It is time for Alaska (and our American society) to reassess our criminal justice system, not from a moral perspective, but from an economic and practical one. Two things stand out: First, our society imprisons more people per capita than any other industrialized country. Second, we no longer can afford the extraordinary costs associated with imprisoning so many people. We are running out of discretionary money.
Legislatures ostensibly earn their keep by drafting new and modifying existing criminal laws each year. Not only are more acts criminalized, the punishments almost always grow harsher, i.e., longer prison sentences result from our frustration that we have not reduced crime.
The new administration holds to a law-and-order philosophy as a method of making our streets and homes safer. Yet, as one example of the difficulties we face, Alaska city jails are threatening to close because the cities cannot afford the high costs, and the state administration is unwilling to fully fund them. Funding for alcohol programs, domestic violence programs and youth courts is being cut to the bone because we live in recessionary times.
Our society is terribly troubled by drug and alcohol abuse. The vast majority of inmates landed in prison either directly or indirectly because of drugs or alcohol. This is not a new problem, yet for years we have strode down the philosophical path of believing that sternly increased punishment will cure those ills. It should be clear that it hasn't. One glance at statistics showing the heavily increased percentage of people in prison indicates that harsher laws and harsher punishments do nothing to deter crimes committed because of drugs or alcohol. Human beings have a natural predilection to drink alcohol and ingest drugs. Some then commit crimes they never would commit when sober. When high on drugs or alcohol, they do not contemplate the consequences, which is to say that heavy punishments do little or nothing to deter criminal behavior.
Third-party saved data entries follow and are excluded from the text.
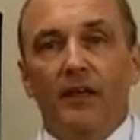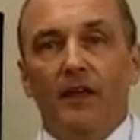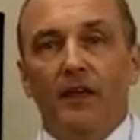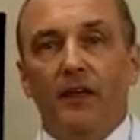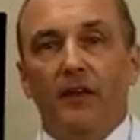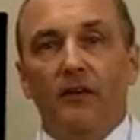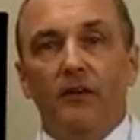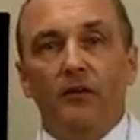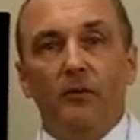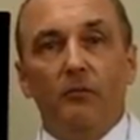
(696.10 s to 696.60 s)

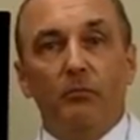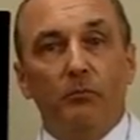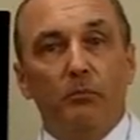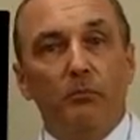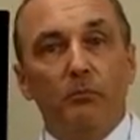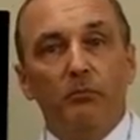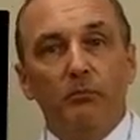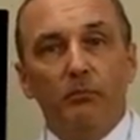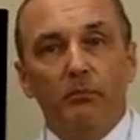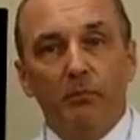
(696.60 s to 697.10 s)
And
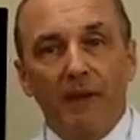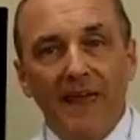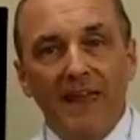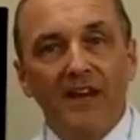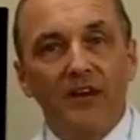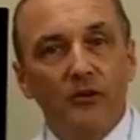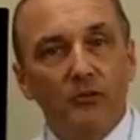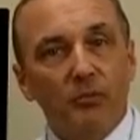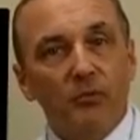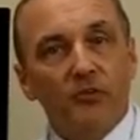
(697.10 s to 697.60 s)

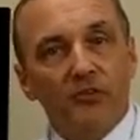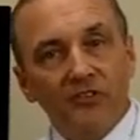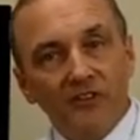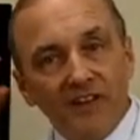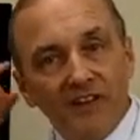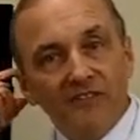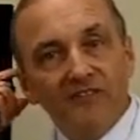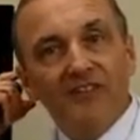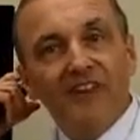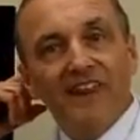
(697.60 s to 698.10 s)
pain is
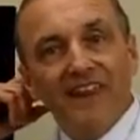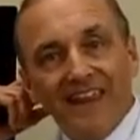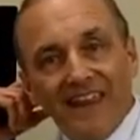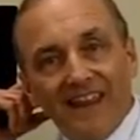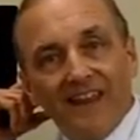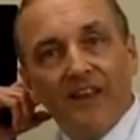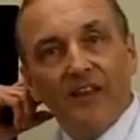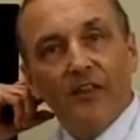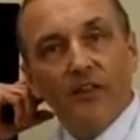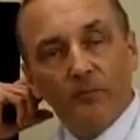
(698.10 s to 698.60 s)
perceived
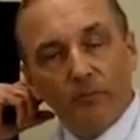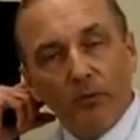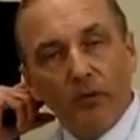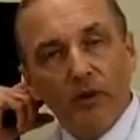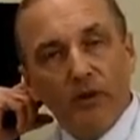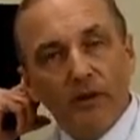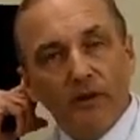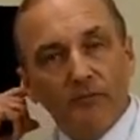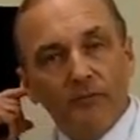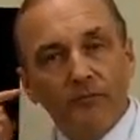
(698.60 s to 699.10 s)
in the
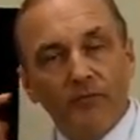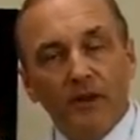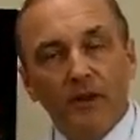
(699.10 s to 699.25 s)
brain.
We need to decide how we want to spend our public money, because there isn't enough of it to continue putting people in prisons at the rate we've been going. Let us look at an example of the government prosecuting someone for the possession and sale of a few grams of cocaine. How much do we as taxpayers want to spend in the apprehension, persecution and punishment of such a person? A police investigation in such cases is not typically cheap, involving perhaps $25,000 (a wild guess) in labor and resources costs. Next comes the cost of prosecution, which includes resources from the district attorney's office, court clerks, grand jurors, a judge's time and possibly the public defender's. At the least, another few thousand dollars come out of the taxpayers' pockets. Then, assuming the person is a first offender and spends six months in jail, you can tack on another $25,000 or so for the costs of imprisonment, a modest additional amount for state-funded rehabilitation drug programs, and a modest additional amount for probation-related expenses. Total cost to the taxpayer, in very rough figures, probably tops $100,000. It's chump change until you multiply the costs by the number of people who go through the system.
We must learn to balance the harm to society against the cost to alleviate that harm. Is it worth $100,000 or so (remembering that it's our tax dollars) to imprison someone who sells cocaine? Or, in the case of someone who receives 16 years in prison for drunk driving vehicular manslaughter, is it worth somewhere between $750,000 and $1 million to keep such a person off the streets and punish him or her for the wrong he or she committed? Undoubtedly, in some cases, the answer is yes, in other cases no. But we must more carefully examine which is which.
There are no easy answers, but we have reached a point where we can no longer blithely urge our government to put more people in jail for longer periods of time. We cannot afford it unless we cut social programs, public services and money to schools. And, the more we cut those programs, the more crime we will ultimately have to deal with.
We must find alternatives.
David Mallet is a criminal defense lawyer who has practiced in Alaska since 1978.